Kazuo Ishiguro nació nueve años después de que un avión norteamericano bombardeara su ciudad, Nagasaki. Aquel acontecimiento cambió su vida, pero eso no lo supo hasta más adelante. “Mi madre estaba allí cuando cayó la bomba atómica”, dijo Ishiguro en una entrevista para The Paris Review. “Su casa tembló, y solo cuando llovió se dieron cuenta de la magnitud del daño. El techo comenzó a caer en pedazos, como si un tornado lo hubiera golpeado. Mi madre fue la única herida de su familia, con dos padres y cuatro hermanos, que resultó herida. Un pedazo de las malezas le alcanzó. Ella cuenta que la bomba no era lo que más le asustaba. Lo que realmente le asustaba era un refugio subterráneo situado en la fábrica donde trabajaba.
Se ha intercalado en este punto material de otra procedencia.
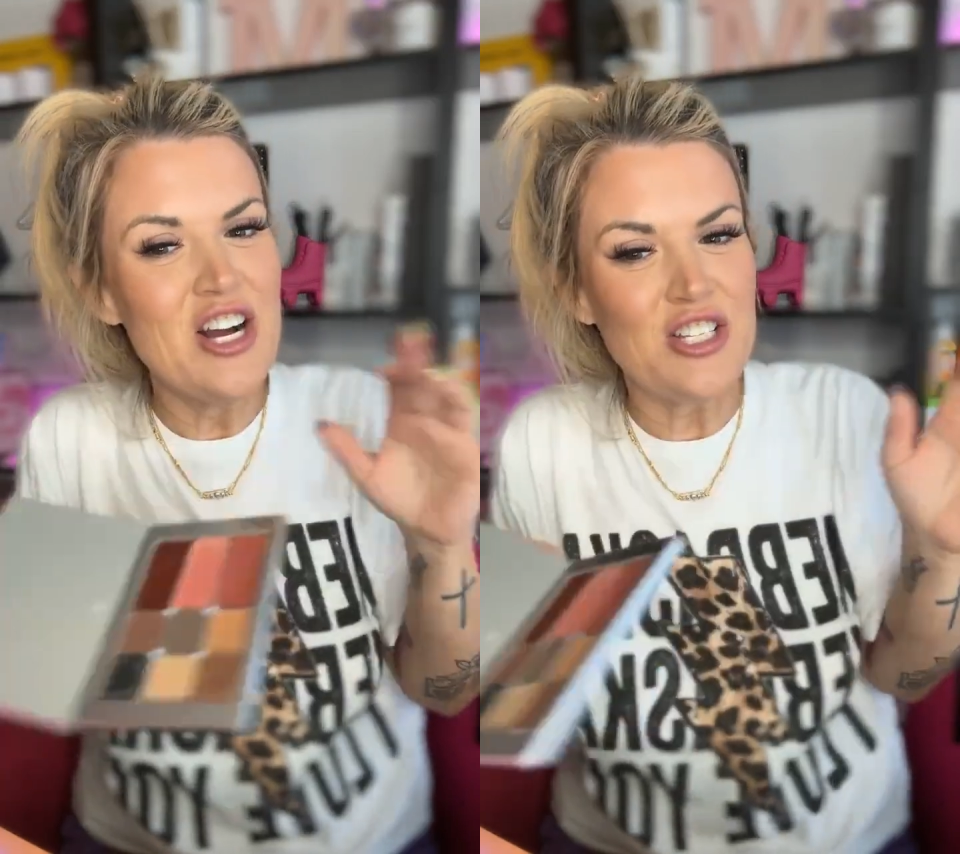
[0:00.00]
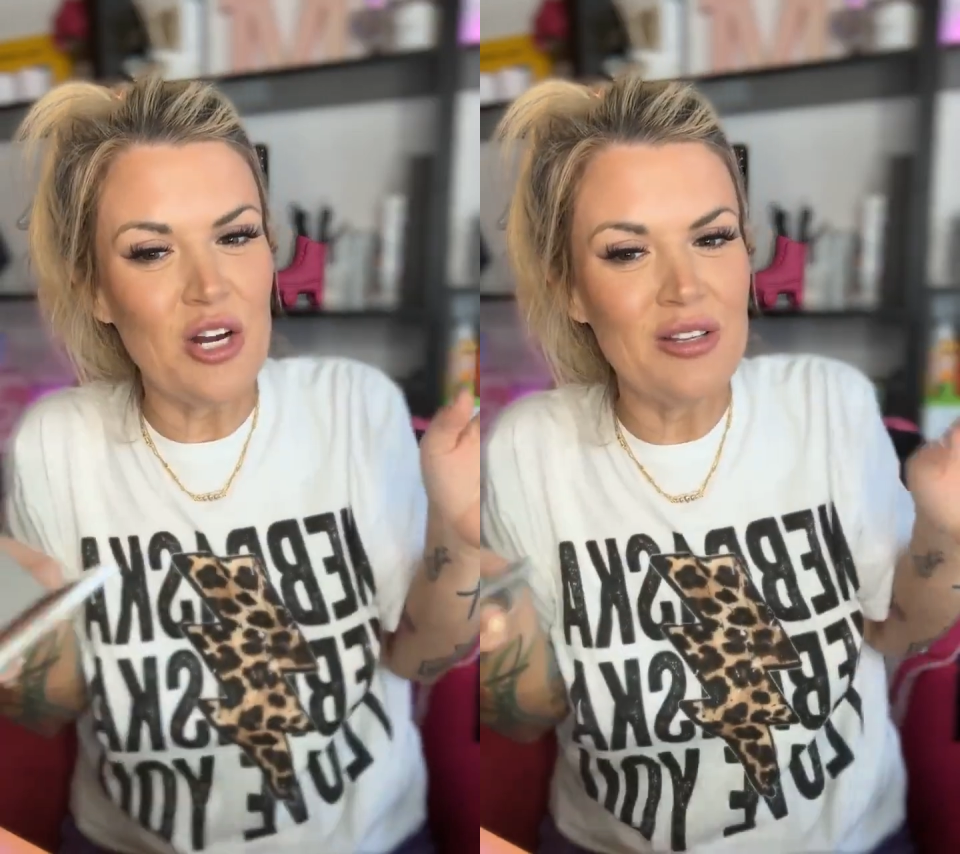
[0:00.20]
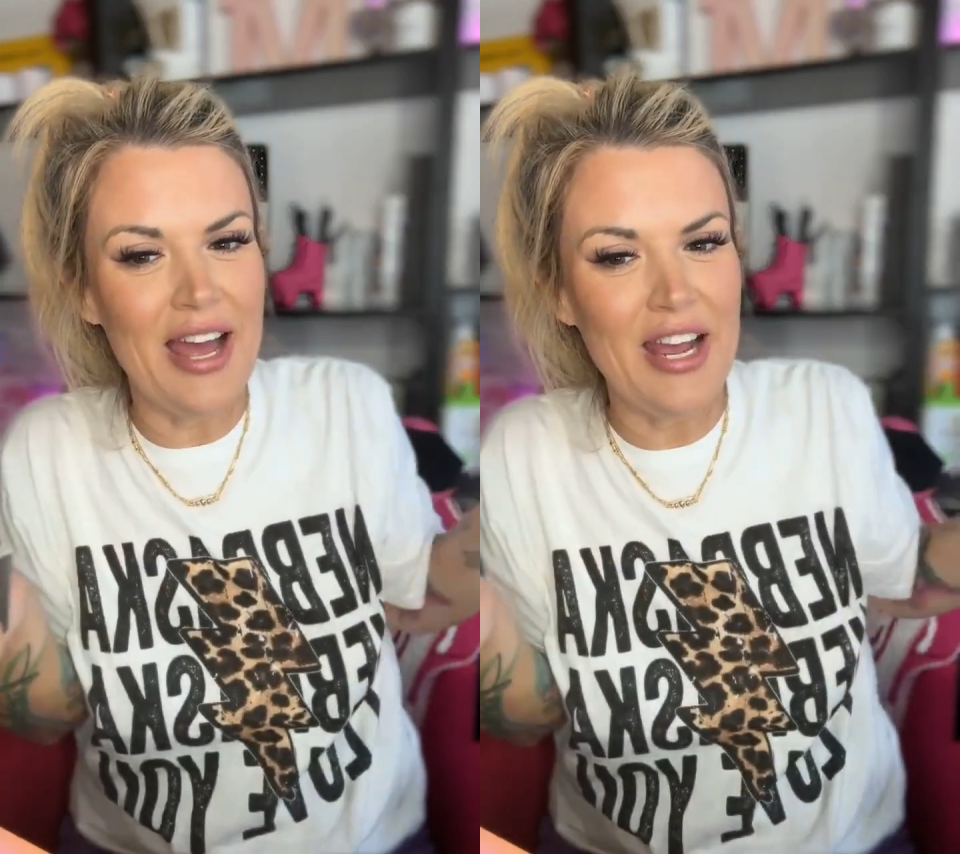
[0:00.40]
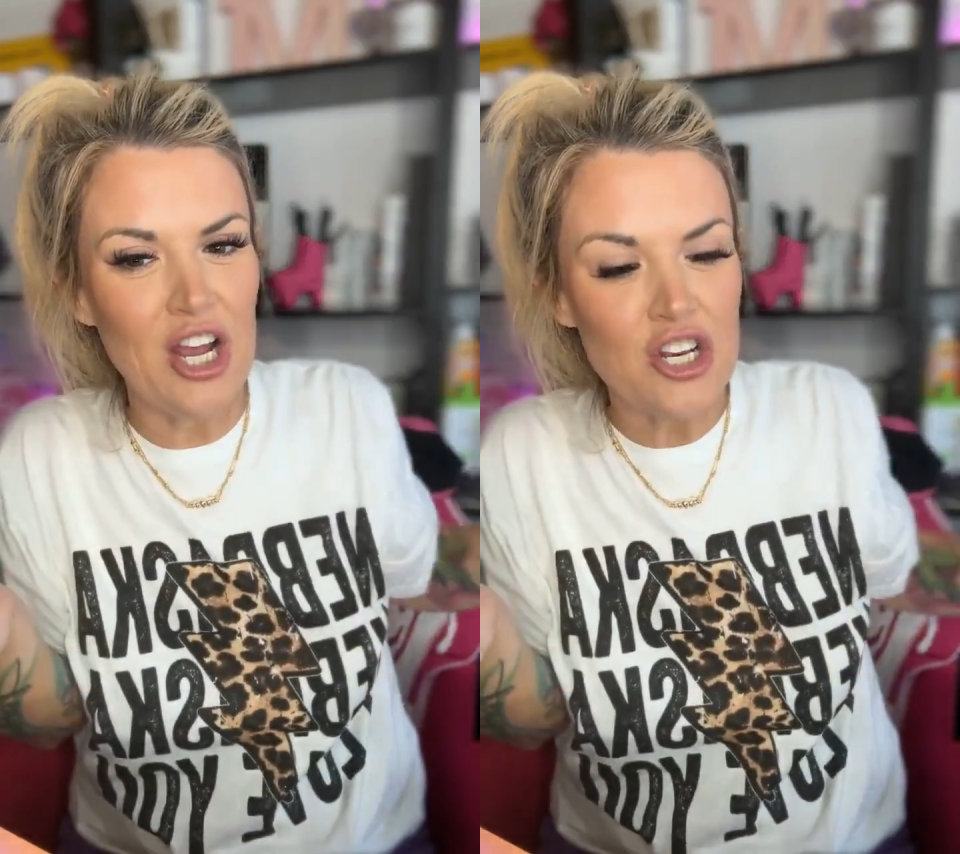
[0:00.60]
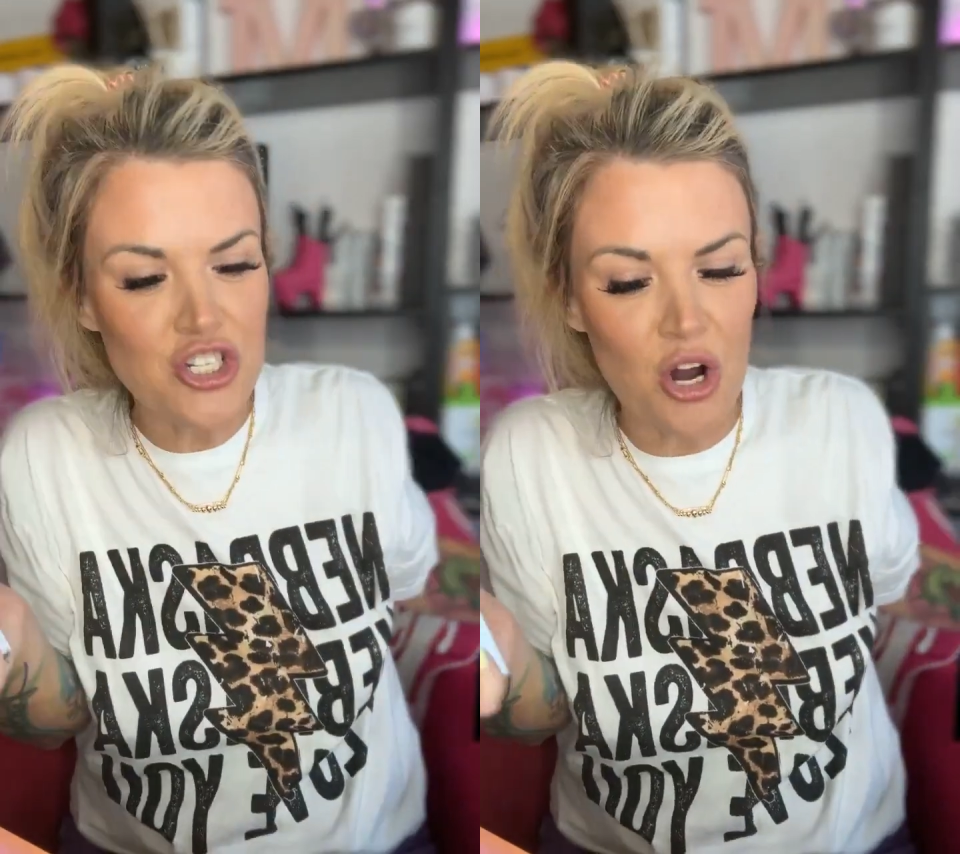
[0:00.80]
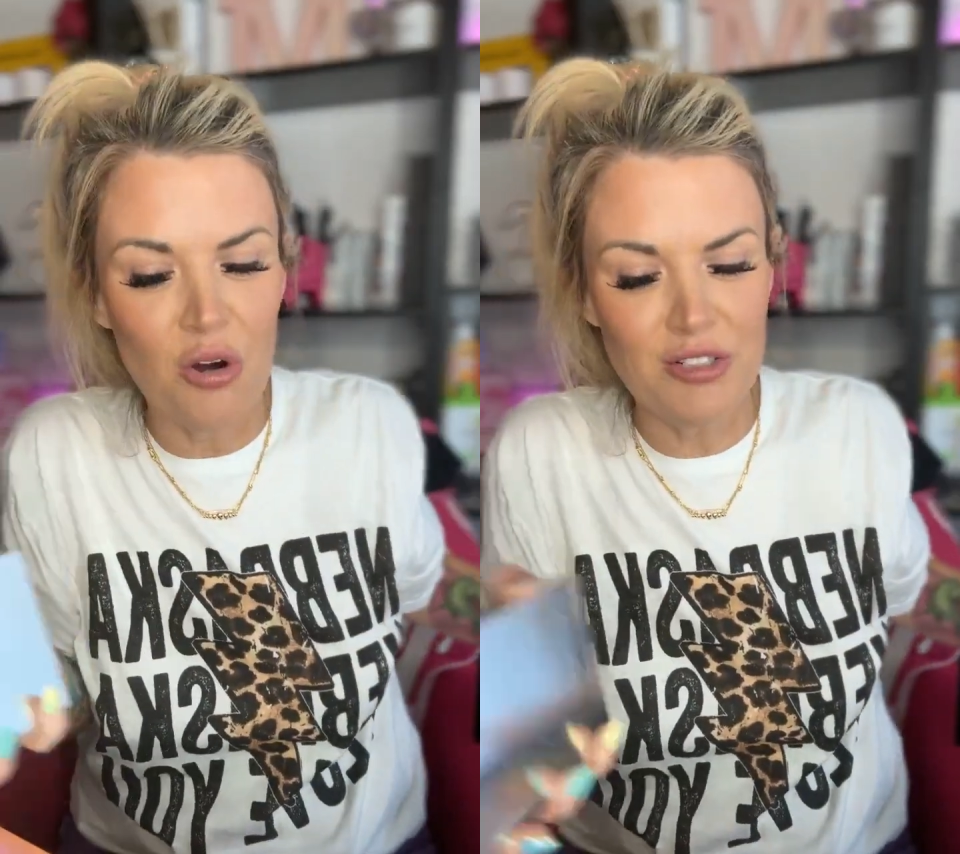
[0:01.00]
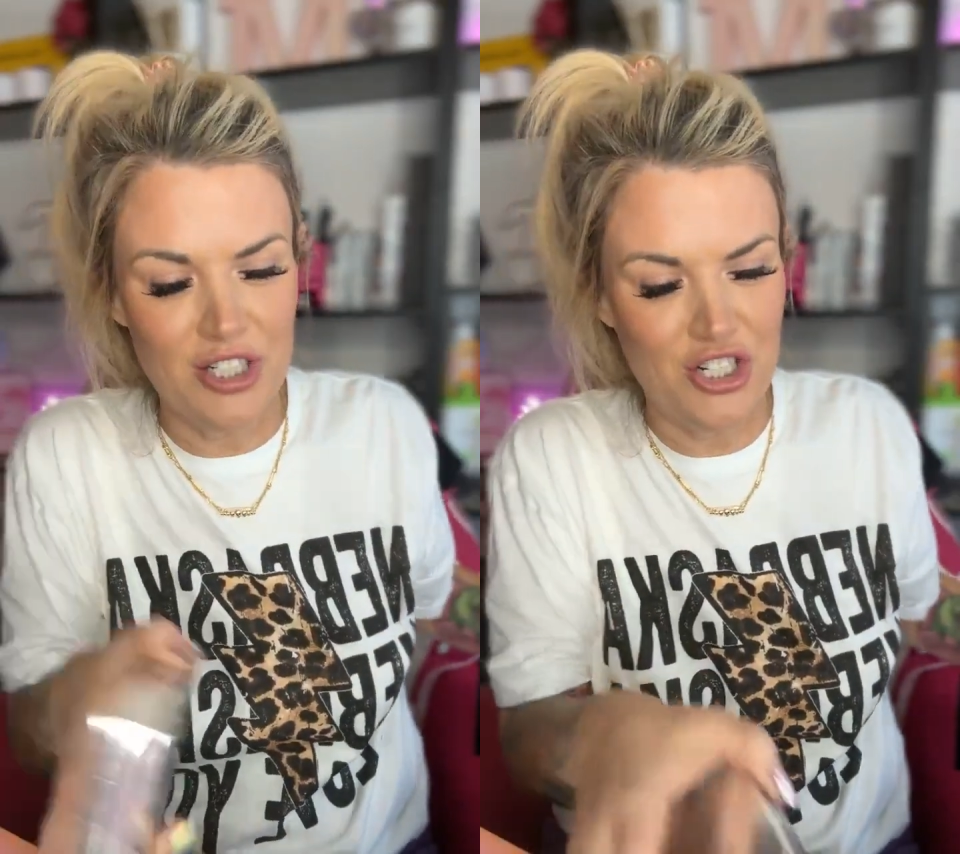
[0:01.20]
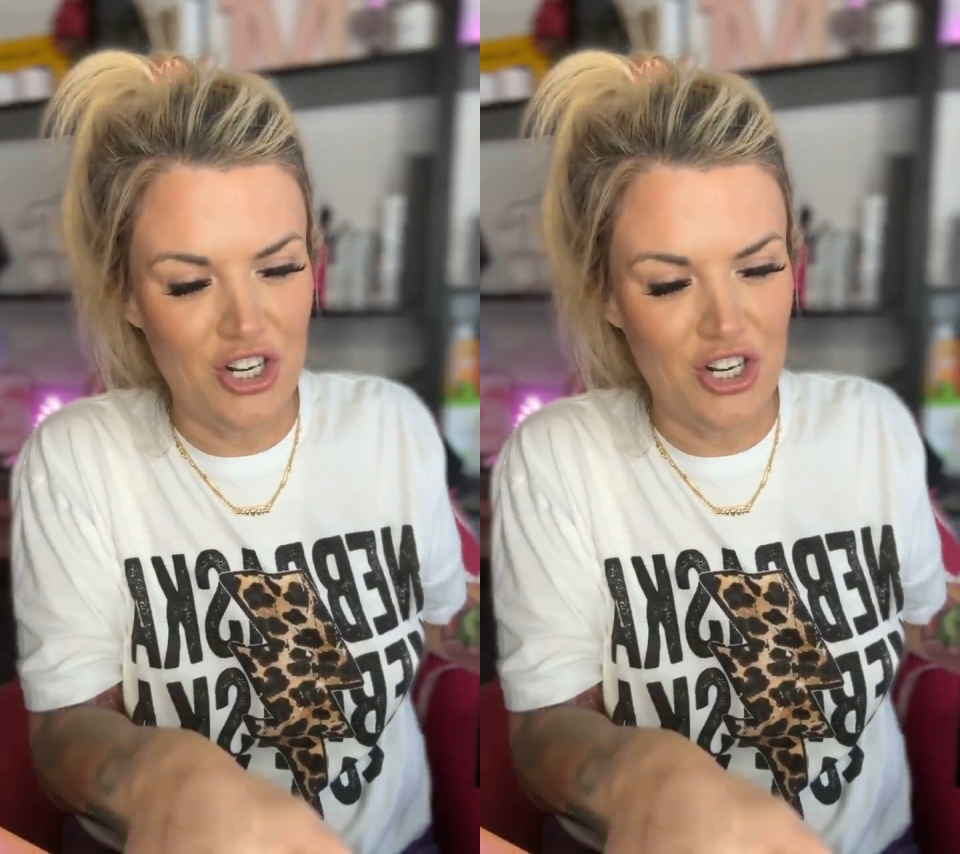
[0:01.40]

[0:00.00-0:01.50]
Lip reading: So like, don't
Todos estaban hacinados en la oscuridad y las bombas caían sobre ellos. Pensaban que iban a morir”.

La familia Ishiguro abandonó Japón cuando el pequeño Kazuo tenía cinco años, y el escritor no regresó a sus orígenes hasta 29 años más tarde. Su japonés, como él mismo reconoce, es terrible. Su infancia comenzó a construirse en un pequeño pueblo al sur de Inglaterra, llamado Guilford, y descubrió su vocación literaria tras un curso de escritura creativa cuando era universitario. En aquel entonces su verdadera pasión era la música, y algo de aquello permanecía cuando se llevó las manos a la cabeza y saltó de alegría por la concesión del Nobel en 2016 a la leyenda Bob Dylan.

Ahora es él, que anteponía la guitarra a la pluma, quien recibe el honor y los nueve millones de coronas suecas. “Ha revelado, en novelas de una poderosa fuerza emocional, el abismo que hay bajo nuestro ilusorio sentimiento de confort en el mundo”, ha argumentado la secretaria vitalicia de la Academia Sueca, Sara Daniu, tras anunciar la decisión de los académicos. “Si mezclamos a Jane Austen con Kafka, tenemos como resultado a Kazuo Ishiguro”.

Las obras que marcan su lento camino a la cumbre tienen un punto de soledad y de amargura y de cierto alivio en la distopía. Los académicos señalan Los restos del día como su “obra maestra”, pero es improbable que hayan olvidado Nunca me abandones. Kazuo recuerda que cuando escribió Los restos del día su vida se convirtió en la ficción de la novela. “No hacía otra cosa que escribir desde las 9 de la mañana hasta las 10 y media de la noche, de lunes a sábado”, dijo en una entrevista. “Me tomaba una hora para comer y dos horas para cenar. No se trataba solamente de trabajar más, sino también de alcanzar un estado mental en el cual mi mundo ficcional se volviera para mí más real que el mundo actual“.

Quien confió en editarlo en España fue Jorge Herralde, editor de Anagrama, que conoce bien su obra y que apunta sin dudar a los compañeros de EFE que este reconocimiento es “tan inesperado como merecido”. “Es un autor magnífico, de trabajo lento”, dice. “Desde el anterior libro hasta El gigante enterrado (2015) han pasado siete años. Me recuerda al caso de Patrick Modiano, que siempre había publicado como en sordina libros excelentes y cuando le dieron el Nobel la secretaria que leyó el fallo dijo que ‘era el triunfo de la gran literatura’. En el caso de Ishiguro eso se redobla”.

Cuenta Herralde que el autor británico está “como al margen de la sociedad literaria”. “Me ha contado su agente que, cuando le han dicho que había ganado el Nobel, ha contestado: ‘¿Qué premio?’”. Su nombre estaba muy lejos de los primeros puestos de las casas de apuestas. “Ishiguro ni se lo imaginaba”. Entonces uno vuelve atrás y piensa en aquel curso de escritura: qué le enseñarían y cuánto existiría.